In a stunning victory for UE members who work for Aramark, an arbitrator issued an Opinion and Award on January 14 that protected the employees’ bargained-for right to paid sick leave without being assessed no-fault attendance points for using them.
Since at least 2003, Aramark has enforced a no-fault attendance policy for the plant that was based on a point system. Under the policy, if employees called in sick they were assessed points and docked pay. Two points were assessed for a one day absence. Workers who accumulated eight points during a 12-week period were fired.
When bargaining for a successor contract in 2017, Local 1121 proposed paid sick days with relief from the point system. Throughout negotiations, the bargaining committee proposed several alternatives to their paid sick leave proposal, repeatedly stating that these days should not be subject to the no-fault point system. The union’s arguments were met with icy silence from the company. Finally, at the eleventh hour, the committee successfully negotiated two paid sick days in the contract! This was the first time in the memory of Aramark workers that they were entitled to paid sick leave without points – or so they thought. The agreed upon contract language stated:
Employees with one year of service shall additionally receive two (2) paid sick days annually which do not carry over from year to year and which must be called in at least one hour in advance.

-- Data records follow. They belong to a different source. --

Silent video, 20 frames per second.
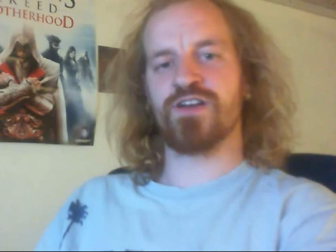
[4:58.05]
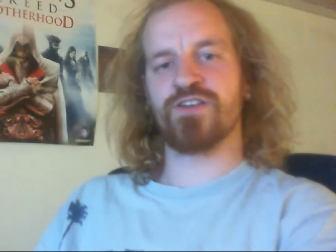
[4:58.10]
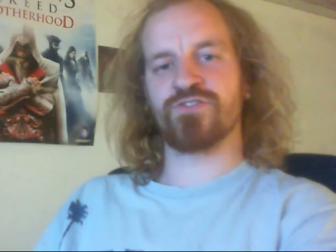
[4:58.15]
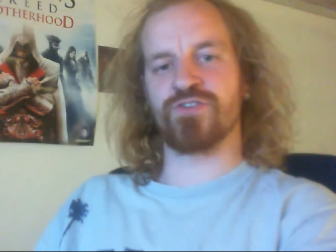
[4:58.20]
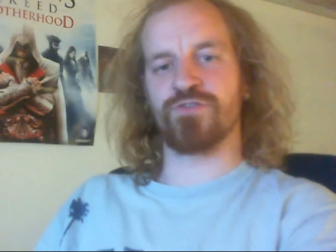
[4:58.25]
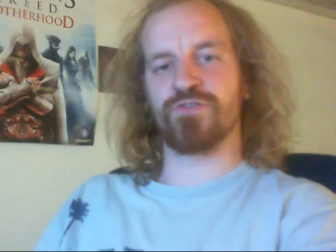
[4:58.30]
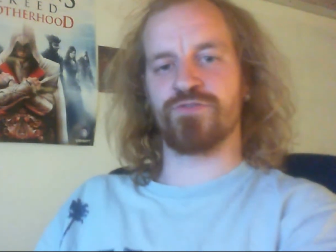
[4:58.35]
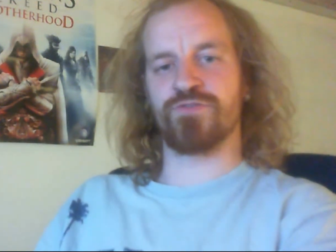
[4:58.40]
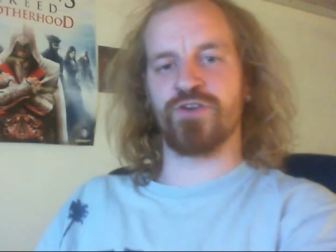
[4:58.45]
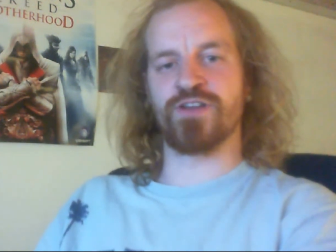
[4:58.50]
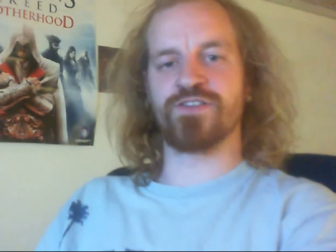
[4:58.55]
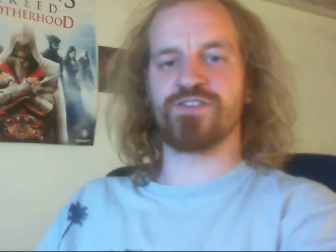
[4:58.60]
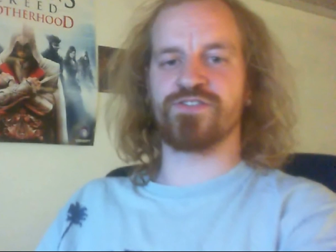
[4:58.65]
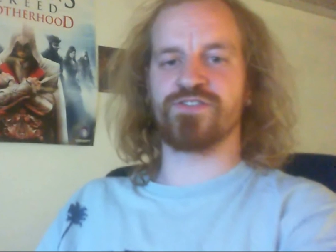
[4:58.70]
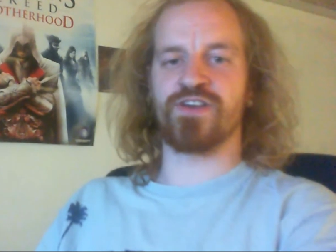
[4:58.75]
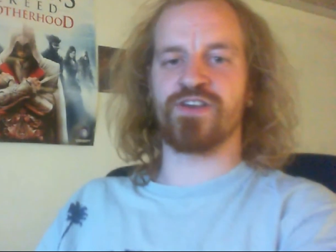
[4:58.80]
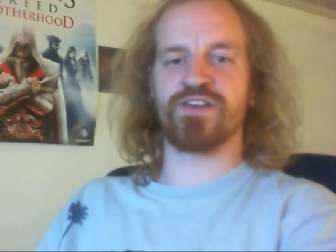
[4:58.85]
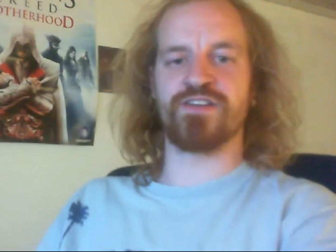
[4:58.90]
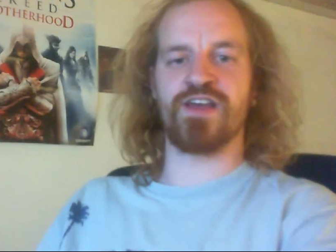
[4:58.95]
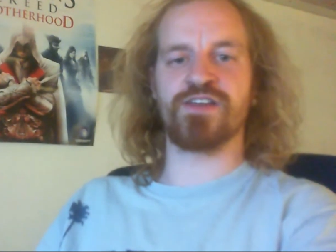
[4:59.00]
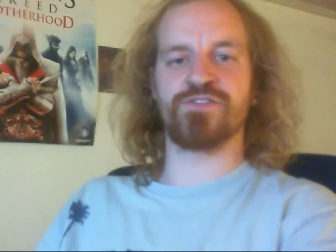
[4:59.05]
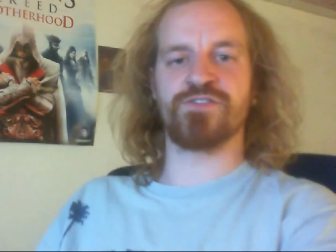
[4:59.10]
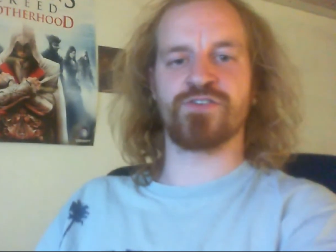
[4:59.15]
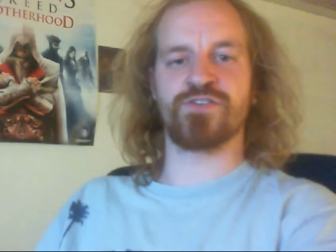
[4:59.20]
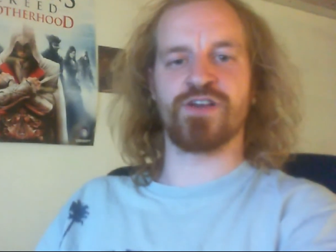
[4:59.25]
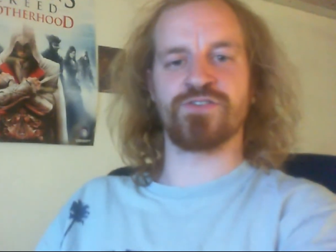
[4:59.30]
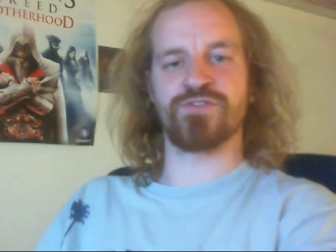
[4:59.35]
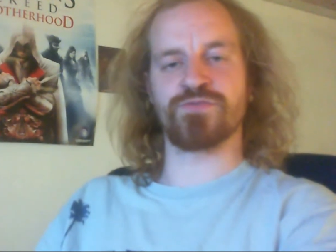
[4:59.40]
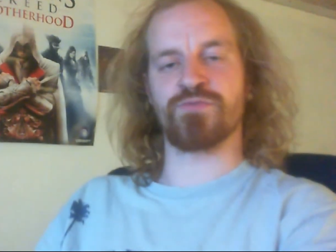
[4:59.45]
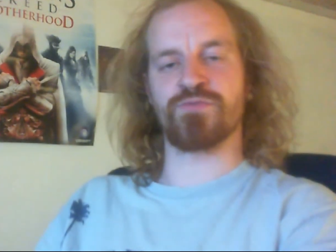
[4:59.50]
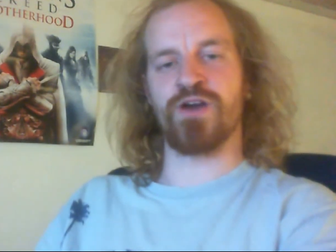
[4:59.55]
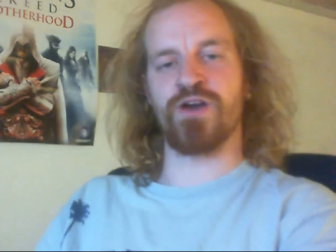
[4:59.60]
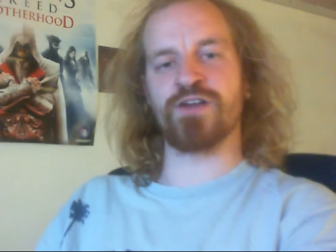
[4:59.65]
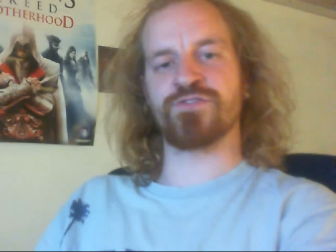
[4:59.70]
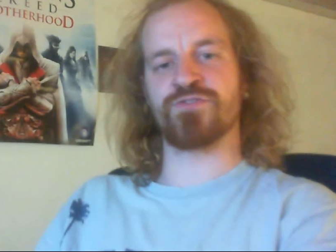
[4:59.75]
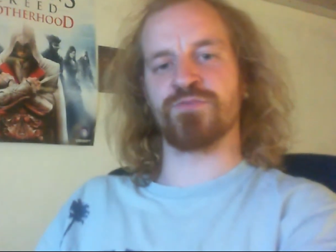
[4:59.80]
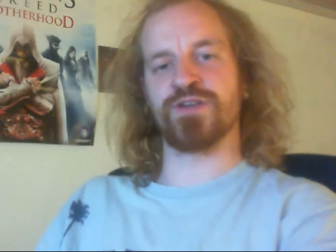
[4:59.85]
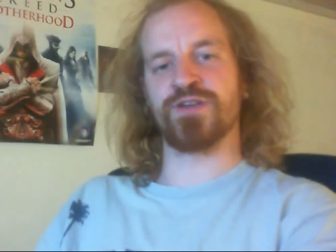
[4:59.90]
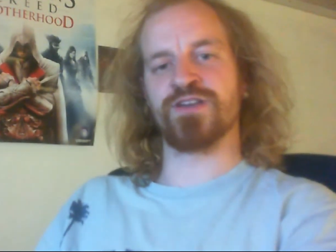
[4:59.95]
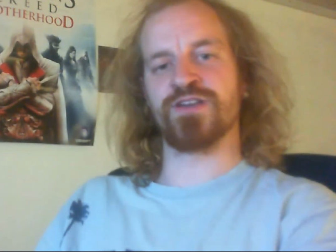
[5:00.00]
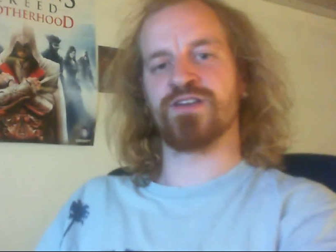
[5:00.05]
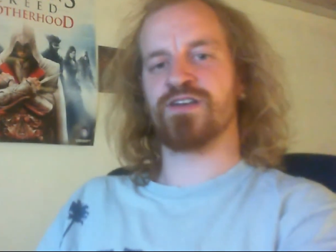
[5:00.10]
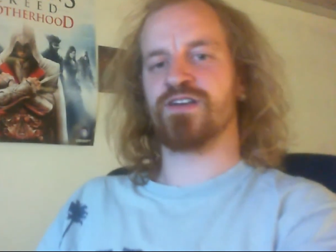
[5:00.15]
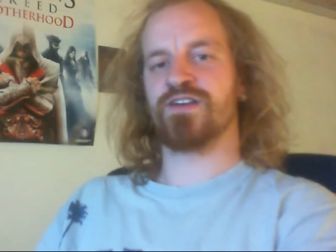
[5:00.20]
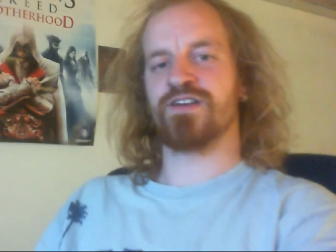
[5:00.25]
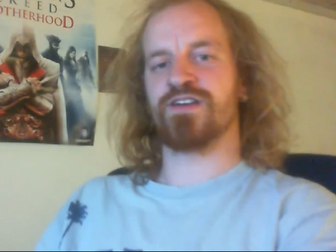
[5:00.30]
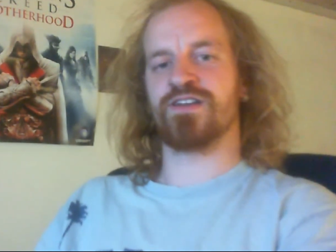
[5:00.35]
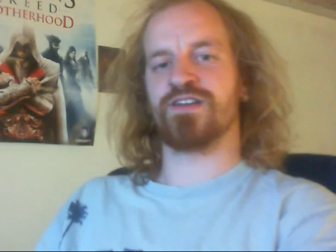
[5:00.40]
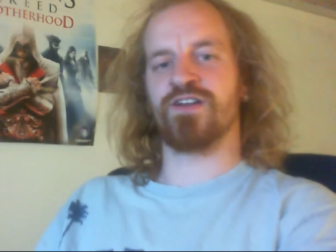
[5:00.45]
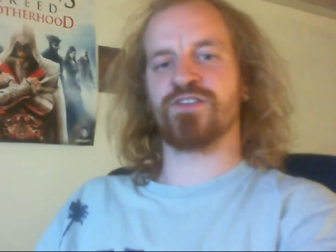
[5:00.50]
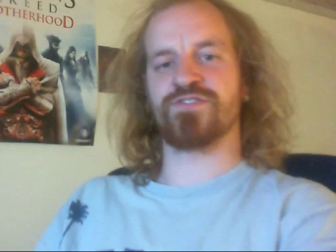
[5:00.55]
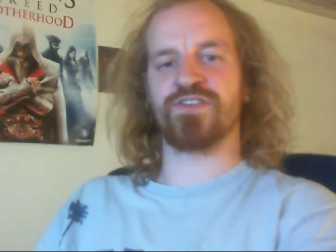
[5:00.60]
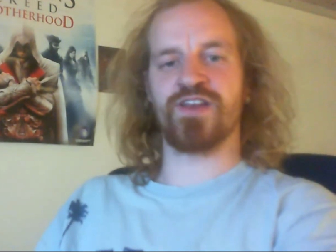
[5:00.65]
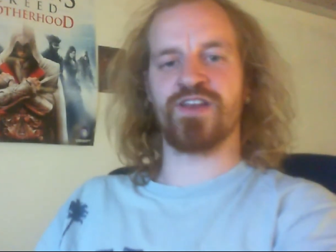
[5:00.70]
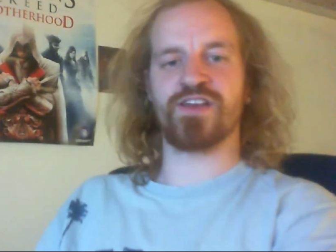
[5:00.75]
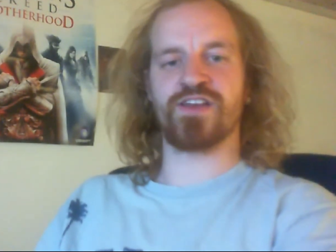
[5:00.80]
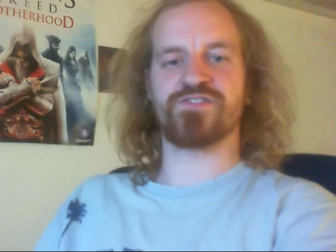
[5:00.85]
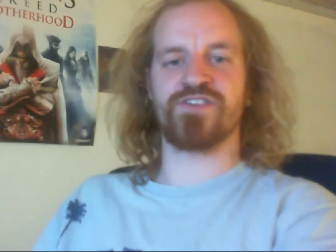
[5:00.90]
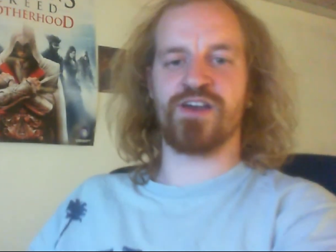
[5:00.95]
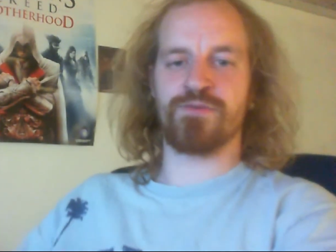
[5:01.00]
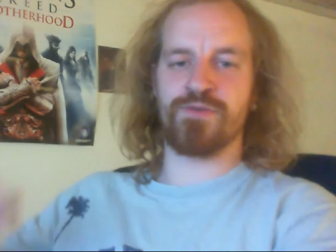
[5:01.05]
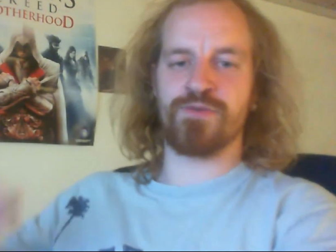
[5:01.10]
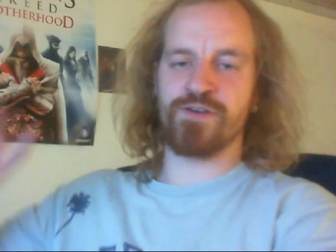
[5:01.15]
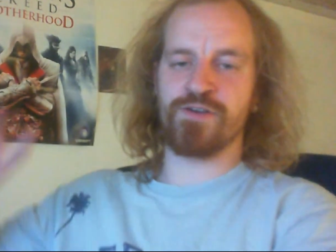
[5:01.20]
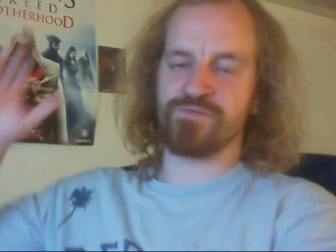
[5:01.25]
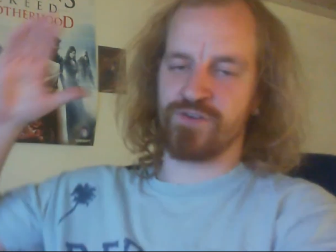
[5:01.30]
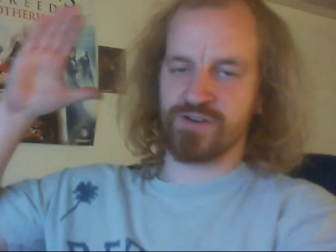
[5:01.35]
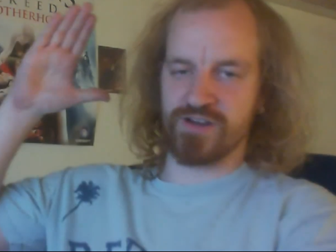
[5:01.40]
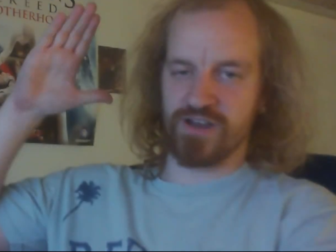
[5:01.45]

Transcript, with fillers: So if you're interested in that, you can subscribe to me. And until next time, have fun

At the employer’s request, this language was placed into the same article of the contract where all other paid leave without points was located.
Two days after Local 1121 and Aramark signed the contract, union member Jeanette Beske took a paid sick day due to illness. The company paid her for the time, but it issued her a final written warning because of the points she accumulated for the absence. The union quickly filed a grievance asserting that the paid sick days were not subject to the no-fault attendance policy; the company retorted that paid sick days were, indeed, subject to the policy. When the parties did not resolve the grievance, the union demanded arbitration.
The arbitrator phrased the issue as whether the paid sick leave language limited the company’s right to apply its current no-fault attendance policy on employees who take sick leave. Finding the language to be open to more than one interpretation, the arbitrator proceeded to interpret the agreement. The arbitrator observed that the general manager flatly denied that attendance points were brought up in negotiations. But the arbitrator credited the testimony of all five union witnesses. He was impressed by the fact that all union witnesses testified consistently about how union representatives at the bargaining table talked about points not being assessed for use of paid sick leave.
In ruling for Local 1121, the arbitrator, relying on contract law principles, ruled that because of the company’s silence during negotiations on whether it intended to assess points to the paid sick leave, the union did not know that the employer believed that paid sick leave was subject to the point system. But, he found, the company knew of the meaning attached to the language by the union. Therefore, the arbitrator found that the company did not meet its duty of good faith and fair dealing by attaching a different meaning to the language than the one expressed by the union throughout the 2017 negotiations, and by assessing attendance points when employees use their paid sick days.
The arbitrator ruled that the employer violated the agreement when it assessed attendance points against the grievant under the company’s no-fault attendance policy after she used a paid sick day, and for his remedy ruled that the company shall immediately cease and desist from assessing attendance points when employees use their paid sick days, and that the company “shall immediately expunge the files of grievant Jeanette Beske and all other possible employees who have been assessed points for taking their paid sick days under the agreement.”
On the day of the arbitration, many employees showed their support for the union’s position by wearing UE t-shirts to demonstrate the importance of this issue to them. “UE members, Local President Jay Jamesson, Charlene Winchell, and Gavin Wright, are to be commended for the hard work and dedication that they put into the preparation for this hearing,” said Irene Thomas, UE General Counsel. “An important part of this arbitration was credibility. I have no doubt that the serious attitude taken by these members did not go unnoticed by the arbitrator. Good job.”
“This win was a testament to a local policing its contract and then persevering even when the company refused to do the right thing,” said Western Region President Carl Rosen.